Stored data entries

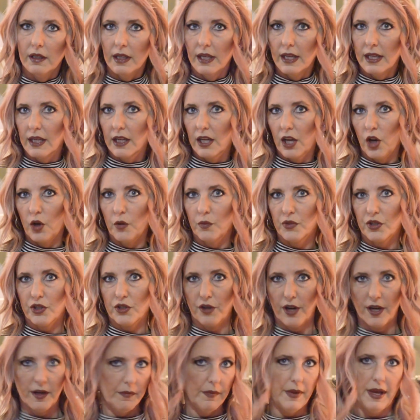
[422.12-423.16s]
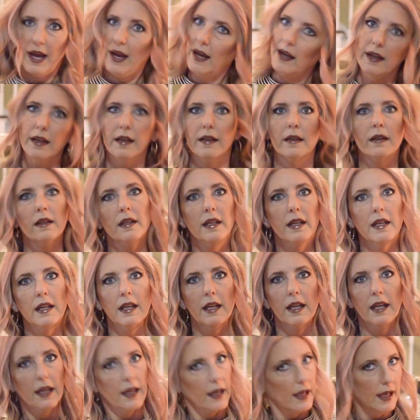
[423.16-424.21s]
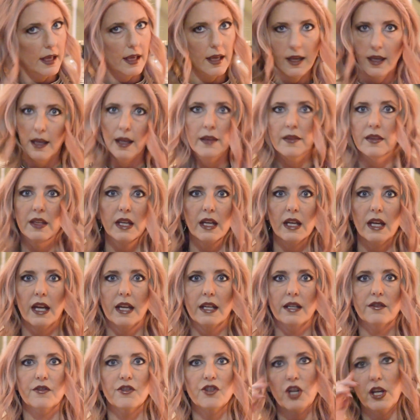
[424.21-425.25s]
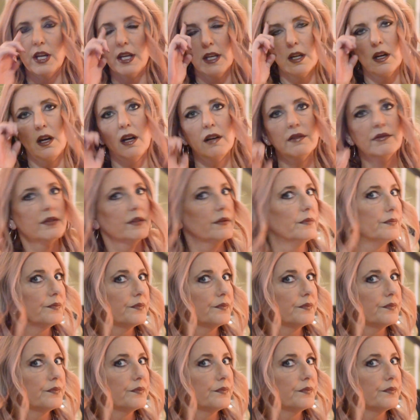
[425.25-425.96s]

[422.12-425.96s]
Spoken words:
and comb straight back and then kind of shake it off.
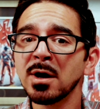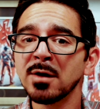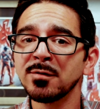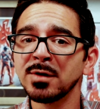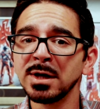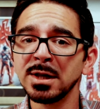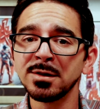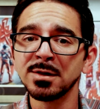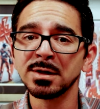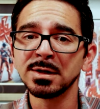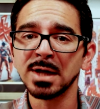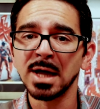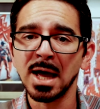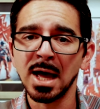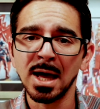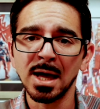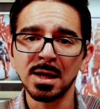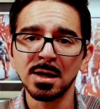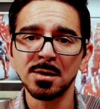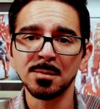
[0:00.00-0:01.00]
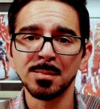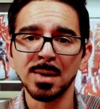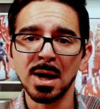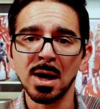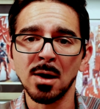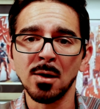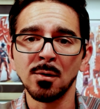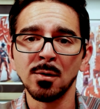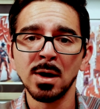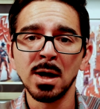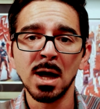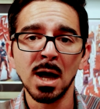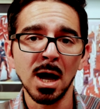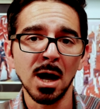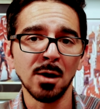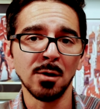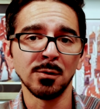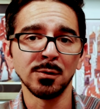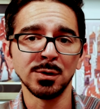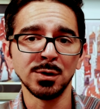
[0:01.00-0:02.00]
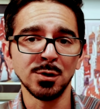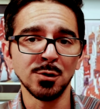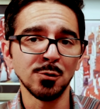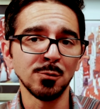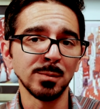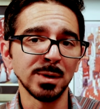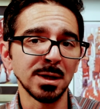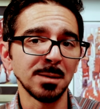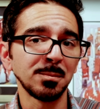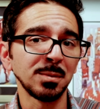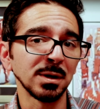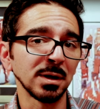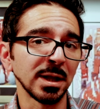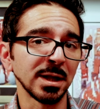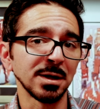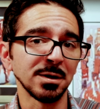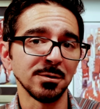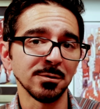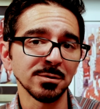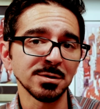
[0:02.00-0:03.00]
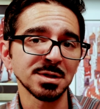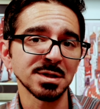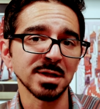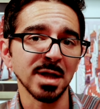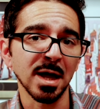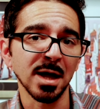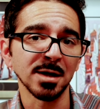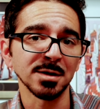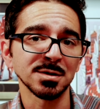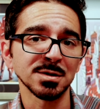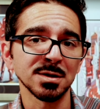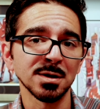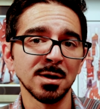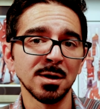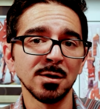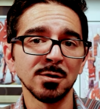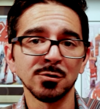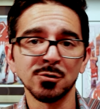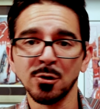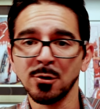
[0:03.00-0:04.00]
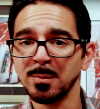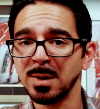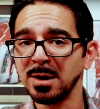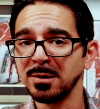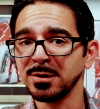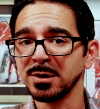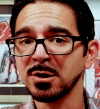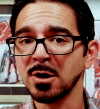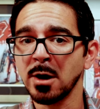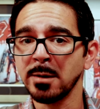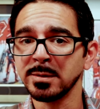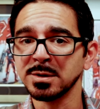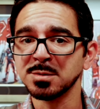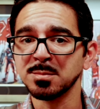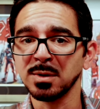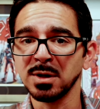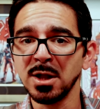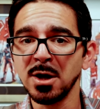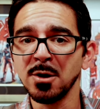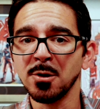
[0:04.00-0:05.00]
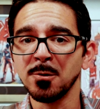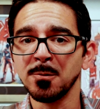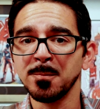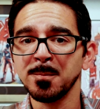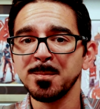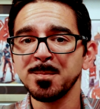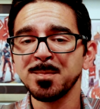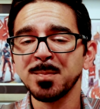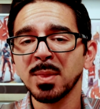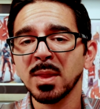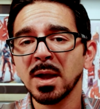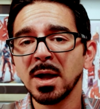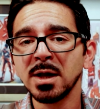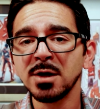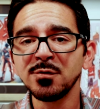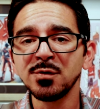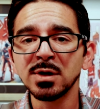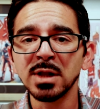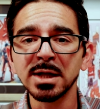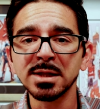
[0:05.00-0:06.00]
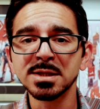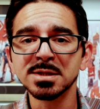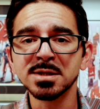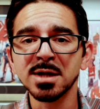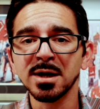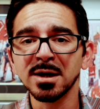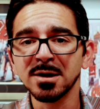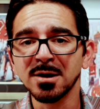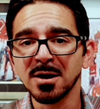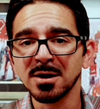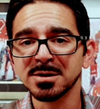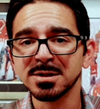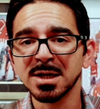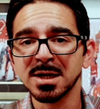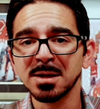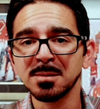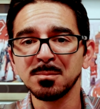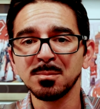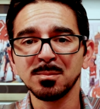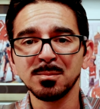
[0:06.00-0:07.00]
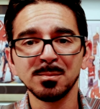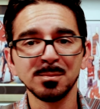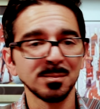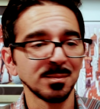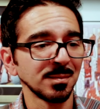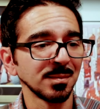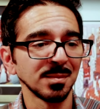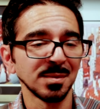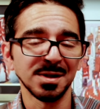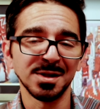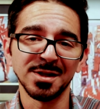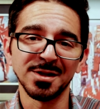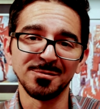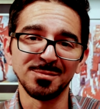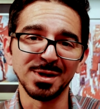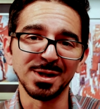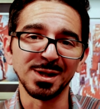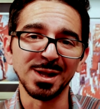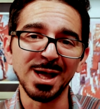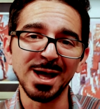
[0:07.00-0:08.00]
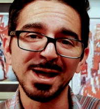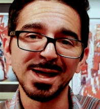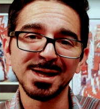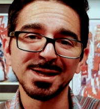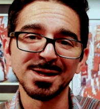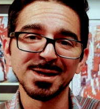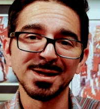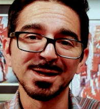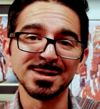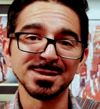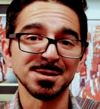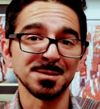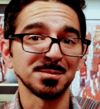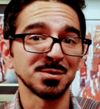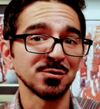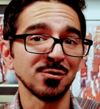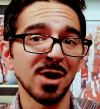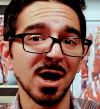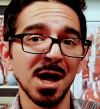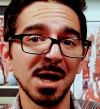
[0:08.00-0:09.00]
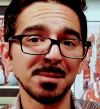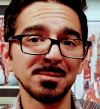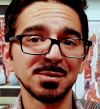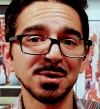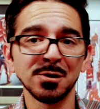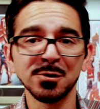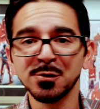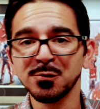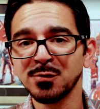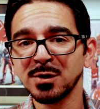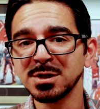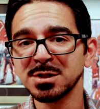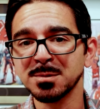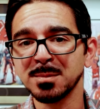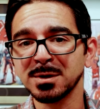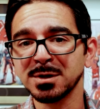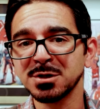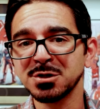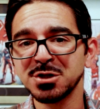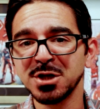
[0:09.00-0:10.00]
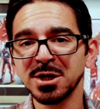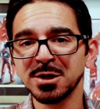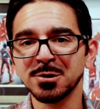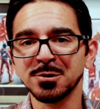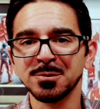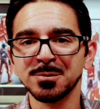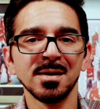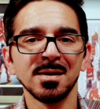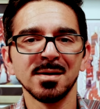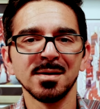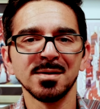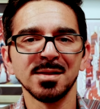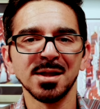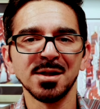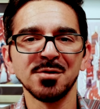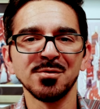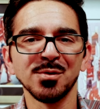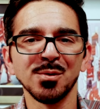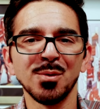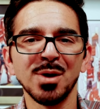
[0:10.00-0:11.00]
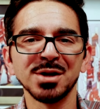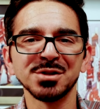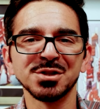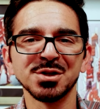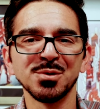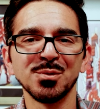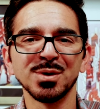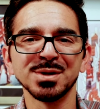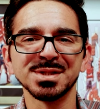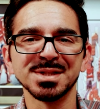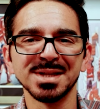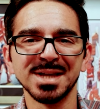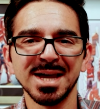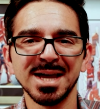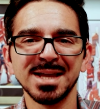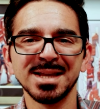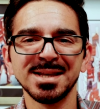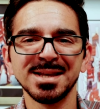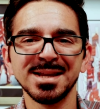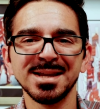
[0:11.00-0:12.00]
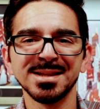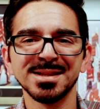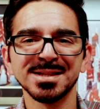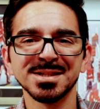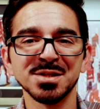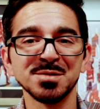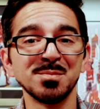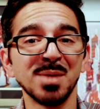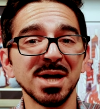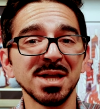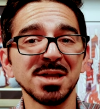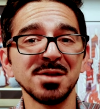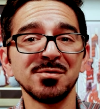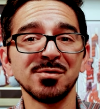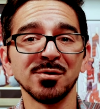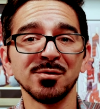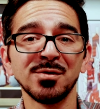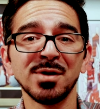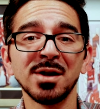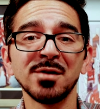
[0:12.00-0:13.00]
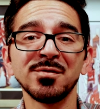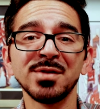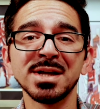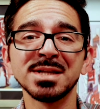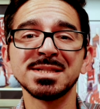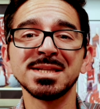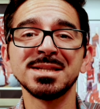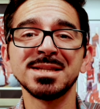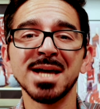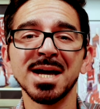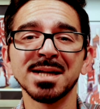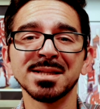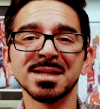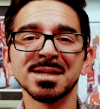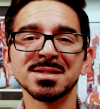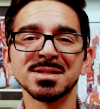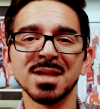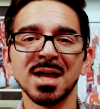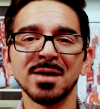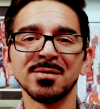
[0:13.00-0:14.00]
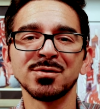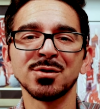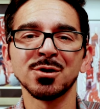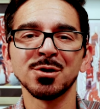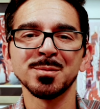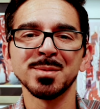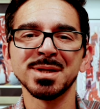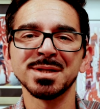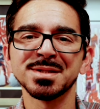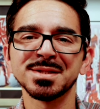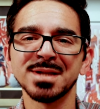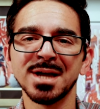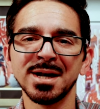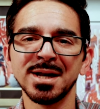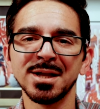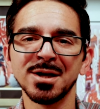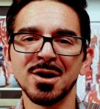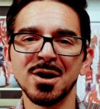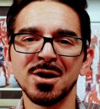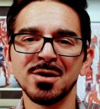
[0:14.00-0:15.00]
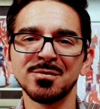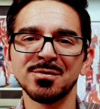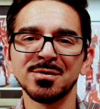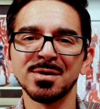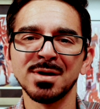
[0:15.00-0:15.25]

anything to add about how you manipulate your stats, throw them out in the comments below. And if you like this kind of content, give me a like, subscribe, tell your friends about the channel. Thank you for watching once again. This is Mikey from Final Fantasy Tactics Live Tournament signing off.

[ASSIGNED TASK]: Transcribe nothing but the lines from the one containing "[0:10.00-0:11.00]" through the final line of the records, exactly as written and without pictures.

[OUTPUT OF THE TASK]:
[0:10.00-0:11.00]
[0:11.00-0:12.00]
[0:12.00-0:13.00]
[0:13.00-0:14.00]
[0:14.00-0:15.00]
[0:15.00-0:15.25]

anything to add about how you manipulate your stats, throw them out in the comments below. And if you like this kind of content, give me a like, subscribe, tell your friends about the channel. Thank you for watching once again. This is Mikey from Final Fantasy Tactics Live Tournament signing off.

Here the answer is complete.